Le gouvernement a également annoncé qu'il réexaminerait le récent accord permettant à Telecom, une entreprise de télécommunications argentine, de racheter les activités locales de l'espagnol Telefónica, pour un montant de plus de 1,2 milliard de dollars. Cet accord, en préparation depuis des années, est rejeté par le cabinet Milei pour des raisons anti-monopole. Cette position pourrait conduire à une confrontation avec Clarín, le plus grand groupe de médias argentin et propriétaire de Telecom.
De plus, le 25 février, Milei a secoué la scène politique en nommant Ariel Lijo et Manuel García-Mansilla à la Cour suprême par décret après avoir échoué à obtenir le soutien pour leurs nominations dans un Sénat dirigé par l'opposition.
Lijo, actuellement juge fédéral, est sous le feu des projecteurs pour avoir accumulé plus de 30 plaintes contre lui au Conseil de la Magistrature, l'organe de contrôle judiciaire argentin.
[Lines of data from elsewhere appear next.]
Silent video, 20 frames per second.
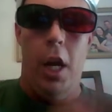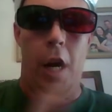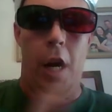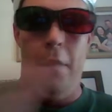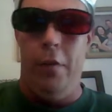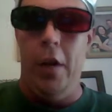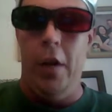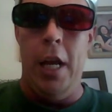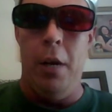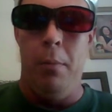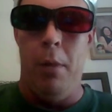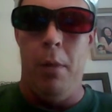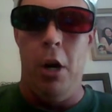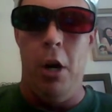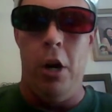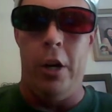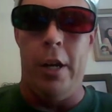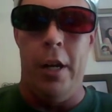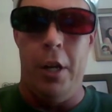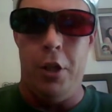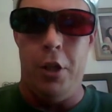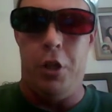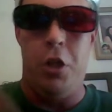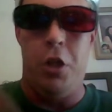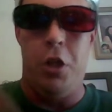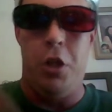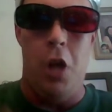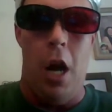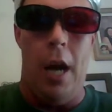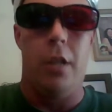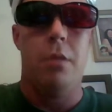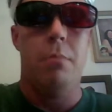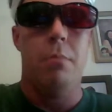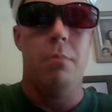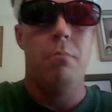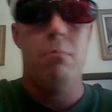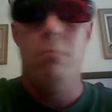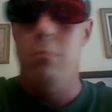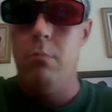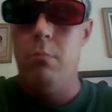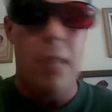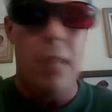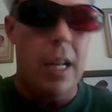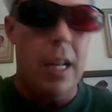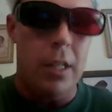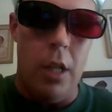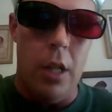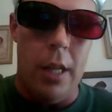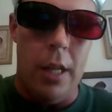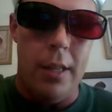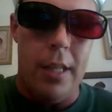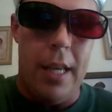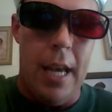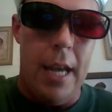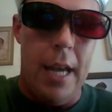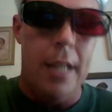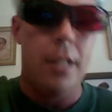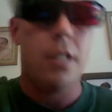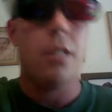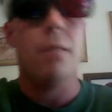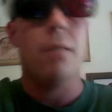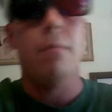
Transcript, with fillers: if it ain't American, it sucks. That's not the case.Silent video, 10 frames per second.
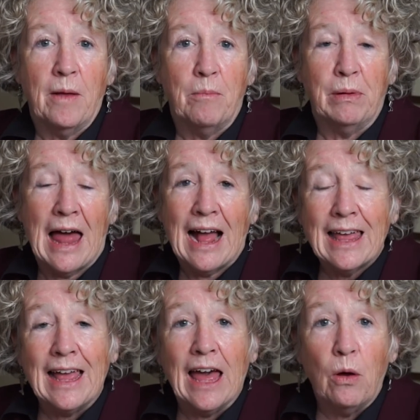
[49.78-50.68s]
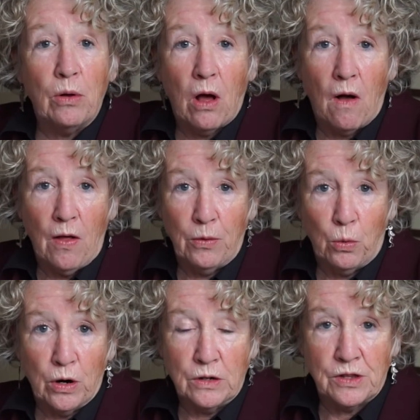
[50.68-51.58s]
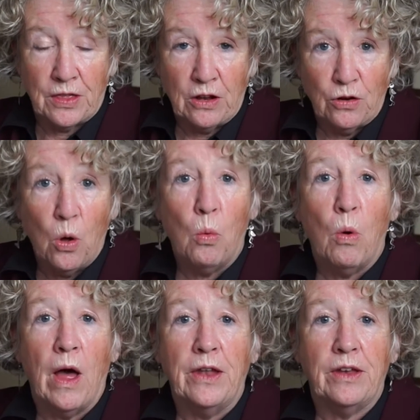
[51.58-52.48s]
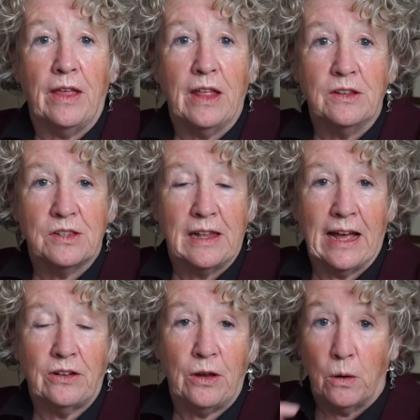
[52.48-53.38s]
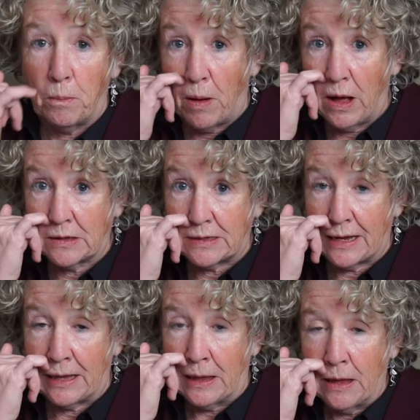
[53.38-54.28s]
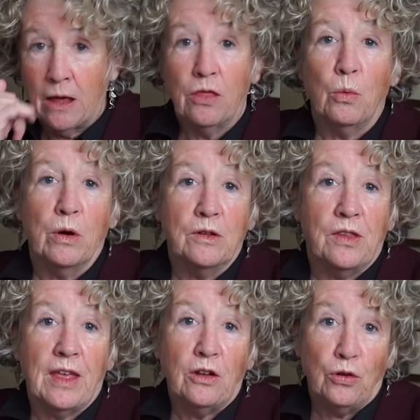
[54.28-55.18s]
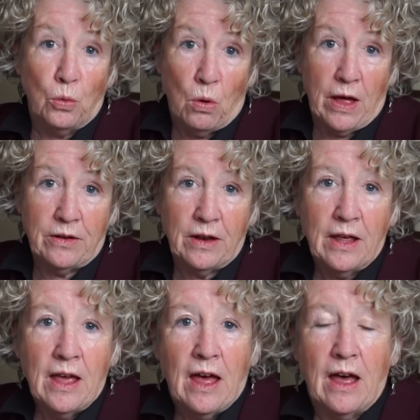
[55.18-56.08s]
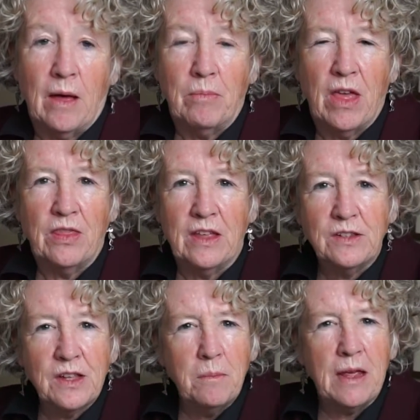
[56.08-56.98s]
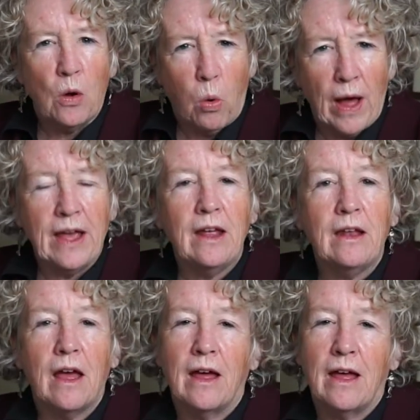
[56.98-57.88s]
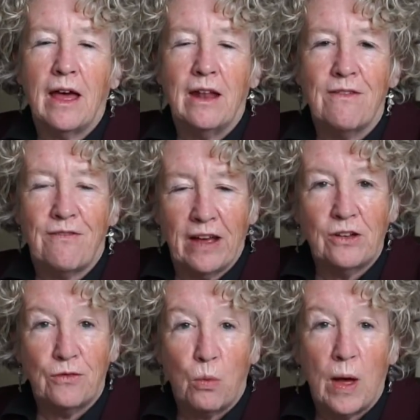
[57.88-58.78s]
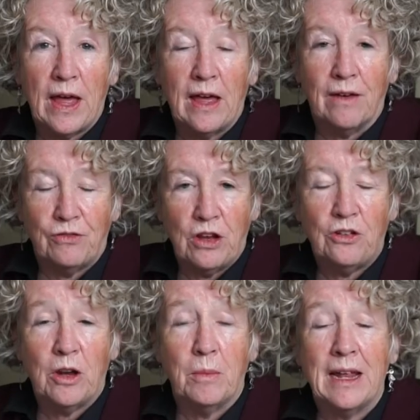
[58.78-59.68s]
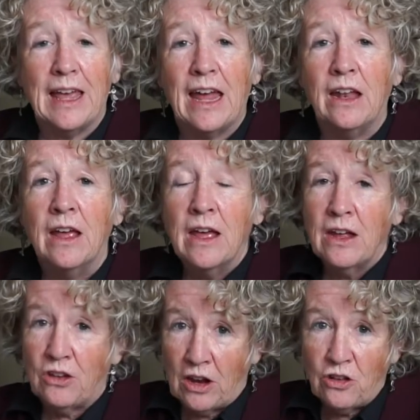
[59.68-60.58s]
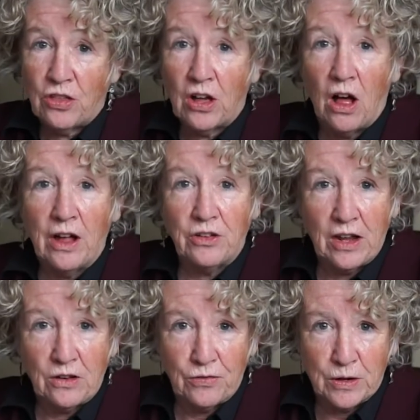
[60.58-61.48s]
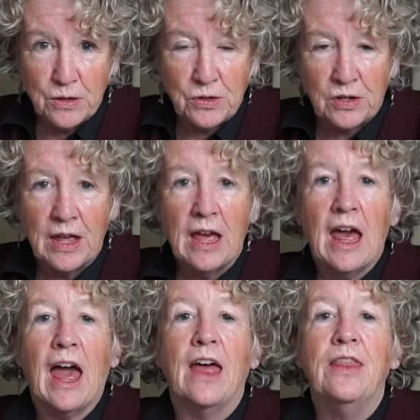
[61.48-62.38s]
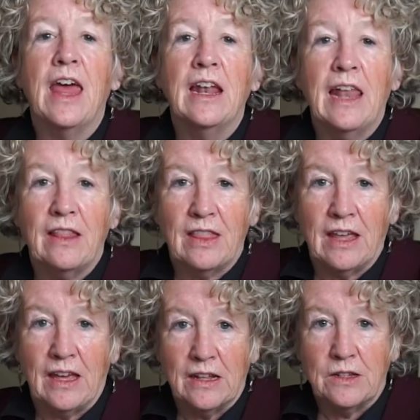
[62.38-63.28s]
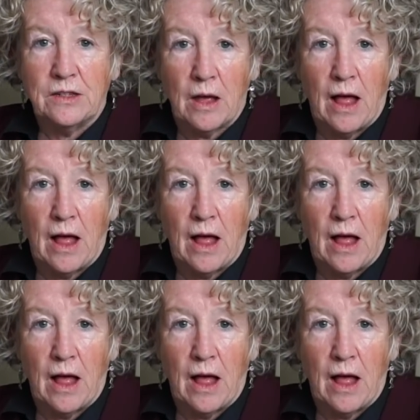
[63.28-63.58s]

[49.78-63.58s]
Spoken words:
blacking out all the words that they don't want and then selecting or boxing the words that they do want. This can be quite an effective way of teaching, but again, teach the content first and then let the kids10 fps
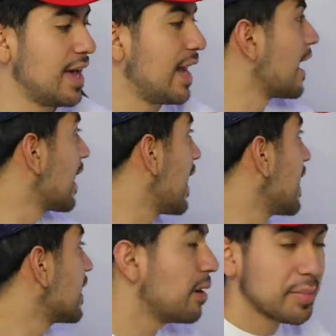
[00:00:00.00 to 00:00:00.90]
And I gotta
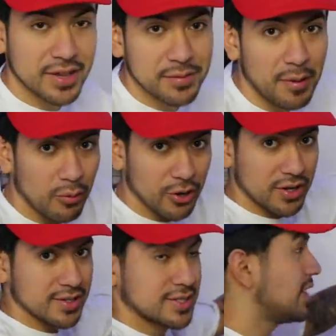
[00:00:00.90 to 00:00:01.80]
hang it up in a spot where you
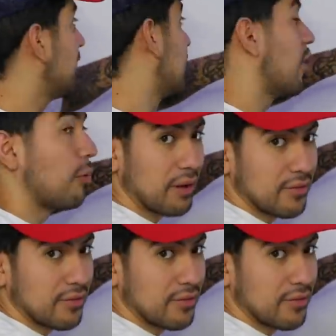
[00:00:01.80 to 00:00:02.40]
can see it in all my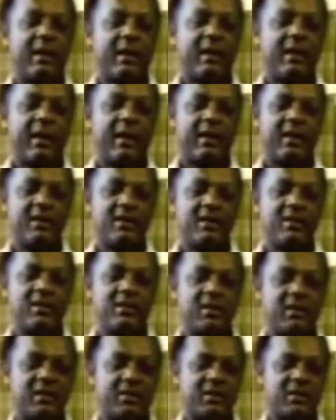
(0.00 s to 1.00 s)
And I guess
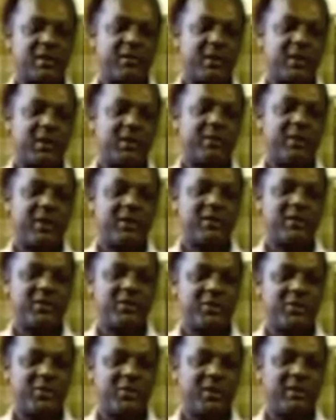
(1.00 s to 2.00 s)
there's something about
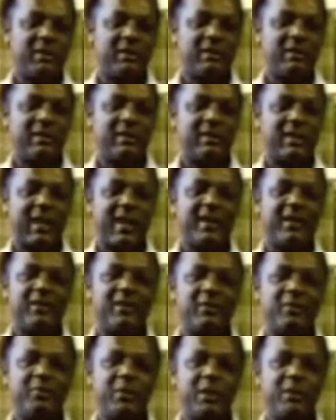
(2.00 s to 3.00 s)
suing the kind of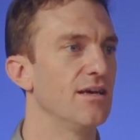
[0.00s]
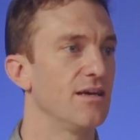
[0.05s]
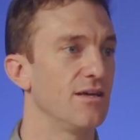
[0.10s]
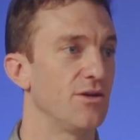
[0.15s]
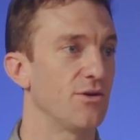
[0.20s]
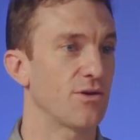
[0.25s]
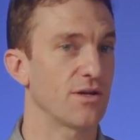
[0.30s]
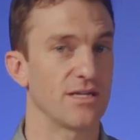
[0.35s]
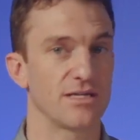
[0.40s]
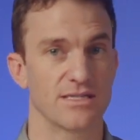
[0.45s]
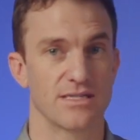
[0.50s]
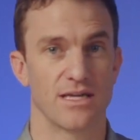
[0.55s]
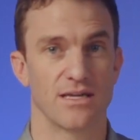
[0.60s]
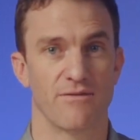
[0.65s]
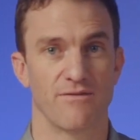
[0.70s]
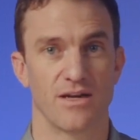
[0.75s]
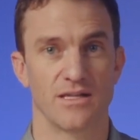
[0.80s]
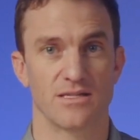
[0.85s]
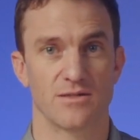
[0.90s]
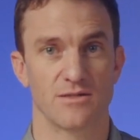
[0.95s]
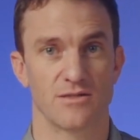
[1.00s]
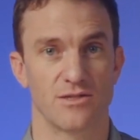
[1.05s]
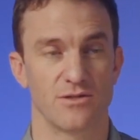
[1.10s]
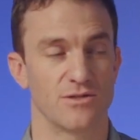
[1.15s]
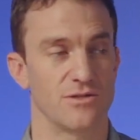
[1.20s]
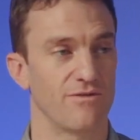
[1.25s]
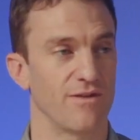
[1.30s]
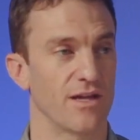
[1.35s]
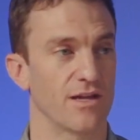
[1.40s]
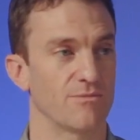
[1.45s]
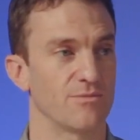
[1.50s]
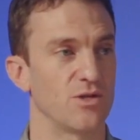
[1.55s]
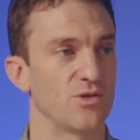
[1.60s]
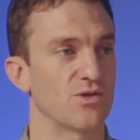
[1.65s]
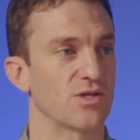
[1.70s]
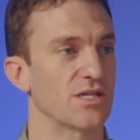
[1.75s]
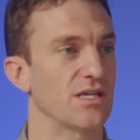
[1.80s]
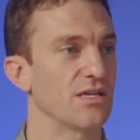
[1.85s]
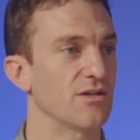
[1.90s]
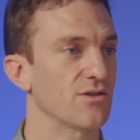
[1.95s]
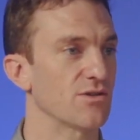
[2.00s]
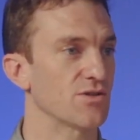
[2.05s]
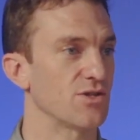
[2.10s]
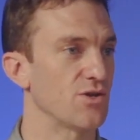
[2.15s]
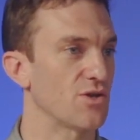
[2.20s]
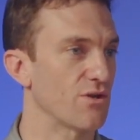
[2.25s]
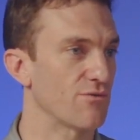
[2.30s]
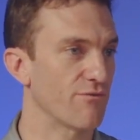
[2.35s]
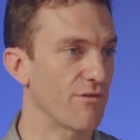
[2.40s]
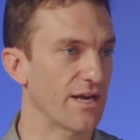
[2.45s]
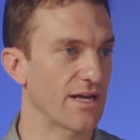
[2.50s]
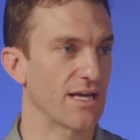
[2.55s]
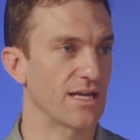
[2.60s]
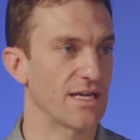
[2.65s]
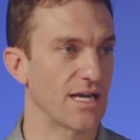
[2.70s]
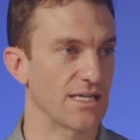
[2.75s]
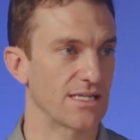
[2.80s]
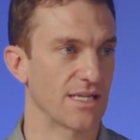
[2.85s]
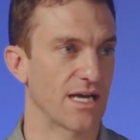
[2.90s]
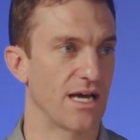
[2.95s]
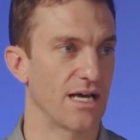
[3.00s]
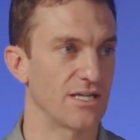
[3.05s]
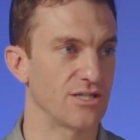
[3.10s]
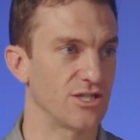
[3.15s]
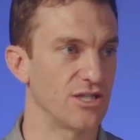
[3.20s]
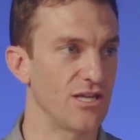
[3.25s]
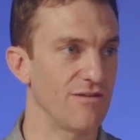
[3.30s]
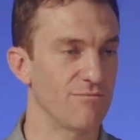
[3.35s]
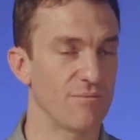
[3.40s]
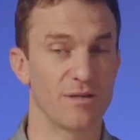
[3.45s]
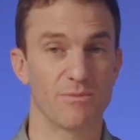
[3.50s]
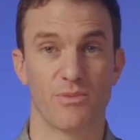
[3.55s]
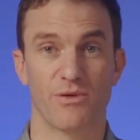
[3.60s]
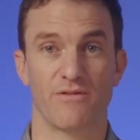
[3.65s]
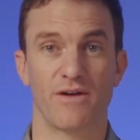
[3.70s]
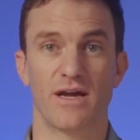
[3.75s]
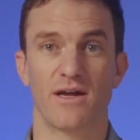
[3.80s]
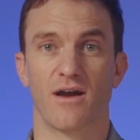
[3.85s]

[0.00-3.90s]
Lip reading: You can incentivize to develop new skills, you can recognize high achievement, provide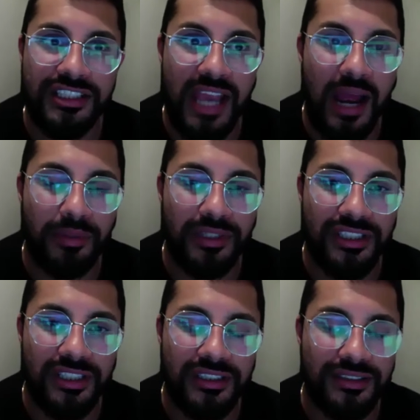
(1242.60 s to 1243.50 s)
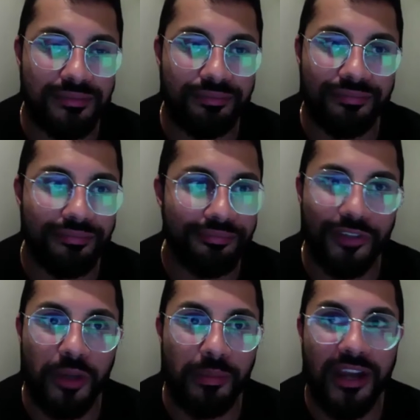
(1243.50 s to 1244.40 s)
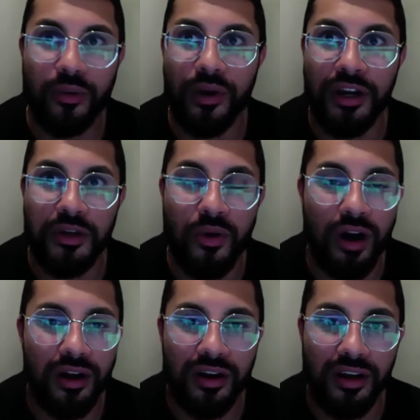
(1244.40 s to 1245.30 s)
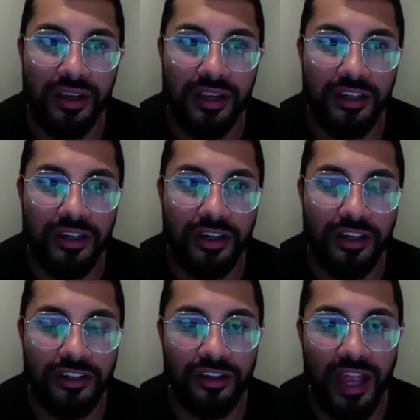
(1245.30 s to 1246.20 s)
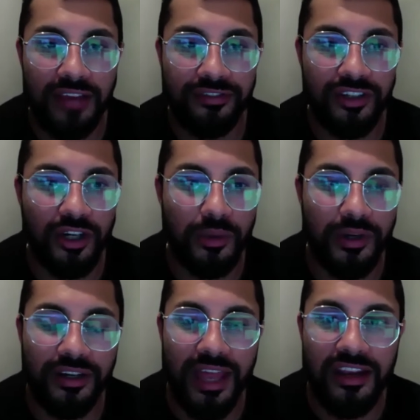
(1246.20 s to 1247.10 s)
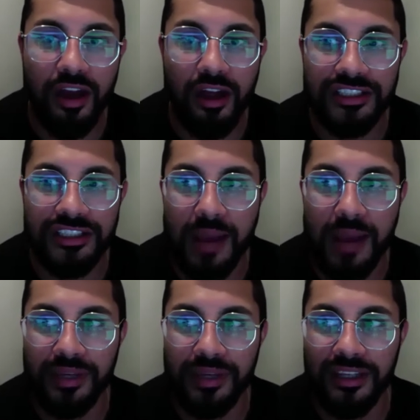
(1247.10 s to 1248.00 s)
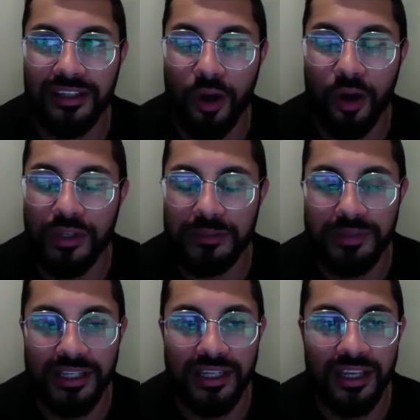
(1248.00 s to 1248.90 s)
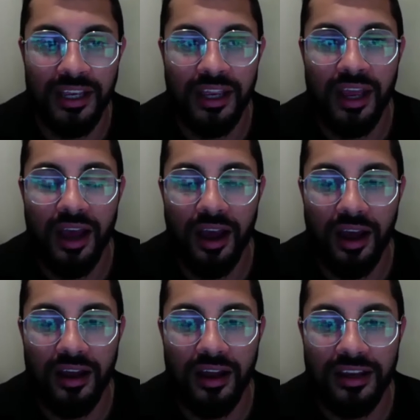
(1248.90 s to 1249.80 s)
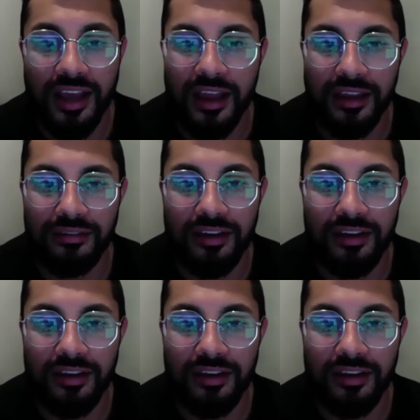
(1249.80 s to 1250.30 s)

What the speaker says: gap is just, no matter where you are in your life, in your career, that knowledge gap can always be cut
García-Mansilla, universitaire de droite, a un bilan plus honorable, mais ne bénéficie pas de soutiens autres que ceux des libertariens, l'opposition préconisant la nomination d'une femme.
La décision audacieuse de Milei est autorisée par la Constitution mais a suscité un large rejet de la part de l'opposition, et il est peu probable qu'elle soit bloquée au Congrès.
Le plan du président pour dominer l'agenda argentin comprend l'ouverture de l'année législative le 1er mars, un discours équivalent à l'état de l'Union aux États-Unis.
Le discours du président au Congrès devrait réserver des surprises, Milei ayant récemment promis, lors d'une interview, de présenter une série d'initiatives similaires à celles prises lors de ses premières semaines de mandat avec le décret 70/2023. Le contenu de ces initiatives reste à déterminer.